President of the Zhongnan Hospital of Wuhan University [zh]
- In office 2015 – December 2025

President of the Leishenshan Hospital
- In office February 2020 – April 2020

Personal details
- Born: August 1965 (age 60) Wuhan, Hubei, China
- Party: Chinese Communist Party (expelled in 2026) Chinese Peasants' and Workers' Democratic Party
- Alma mater: Hubei Medical College (now a part of Wuhan University) Beijing Medical University

= Wang Xinghuan =

Chinese physician (born 1965)

Wang Xinghuan (王行环; born August 1965) is a Chinese physician, who served as the president of the Zhongnan Hospital of Wuhan University from 2015 to 2025. He was a member of the 14th National Committee of the Chinese People's Political Consultative Conference.

==Career==
Wang was born in August 1965. In 1981, he was enrolled to Hubei Medical College, and earned the bachelor of medicine in 1986 and the surgery master's degree in 1989. He also enrolled to Beijing Medical University in 1993 and earned the urology PhD.

Wang was served as the physician of the Second Affiliated Hospital of Hubei Medical College in 1983. In 1996, he served as the physician of Guangdong General Hospital urology department until 2008. He was returned to Zhongnan Hospital in 2008, and he was appointed the president in 2015.

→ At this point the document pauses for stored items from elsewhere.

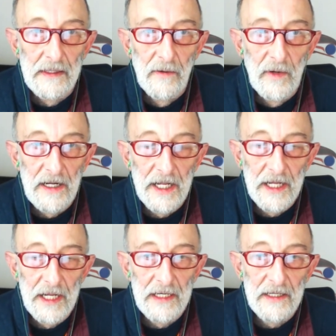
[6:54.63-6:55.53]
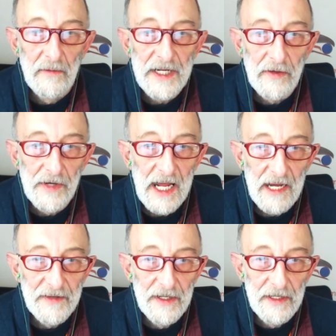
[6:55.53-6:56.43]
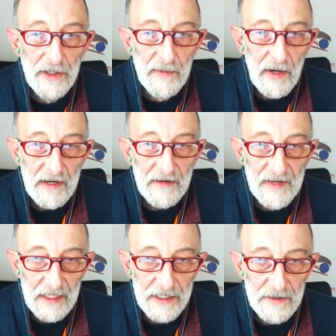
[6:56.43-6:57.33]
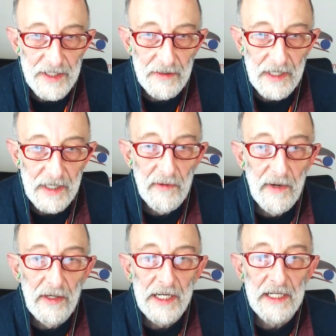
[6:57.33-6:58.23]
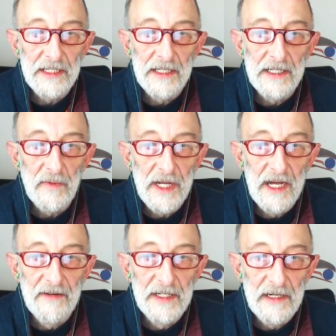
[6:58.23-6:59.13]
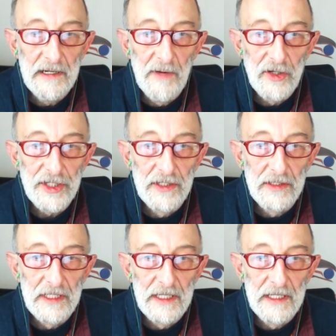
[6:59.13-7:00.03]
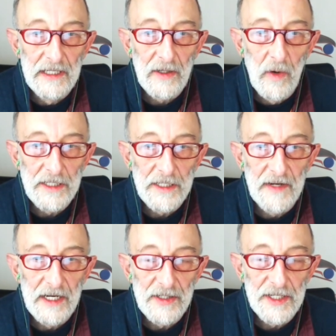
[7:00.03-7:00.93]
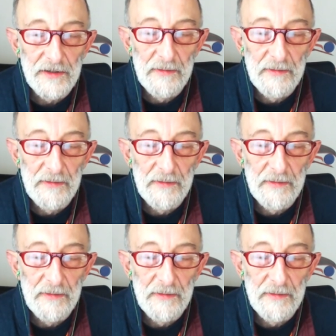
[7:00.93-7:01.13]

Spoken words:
Well, we don't have numeric values, okay? We rarely get those. We have emotional quantifiers that are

During the COVID-19 pandemic in Wuhan, Wang was appointed as the president of Leishenshan Hospital, an emergency specialty field hospital in February 2020. He was stepped down the post in April.

==Investigation==
On 29 December 2025, Wang was put under investigation for alleged "serious violations of discipline and laws" by the Hubei Commission for Discipline Inspection, and the Hubei Supervisory Commission. Prior to investigation, Wang was removed from the member of the 14th National Committee of the Chinese People's Political Consultative Conference post on 24 December. Wang was expelled from the Communist Party and dismissed from the public offices on 18 April 2026.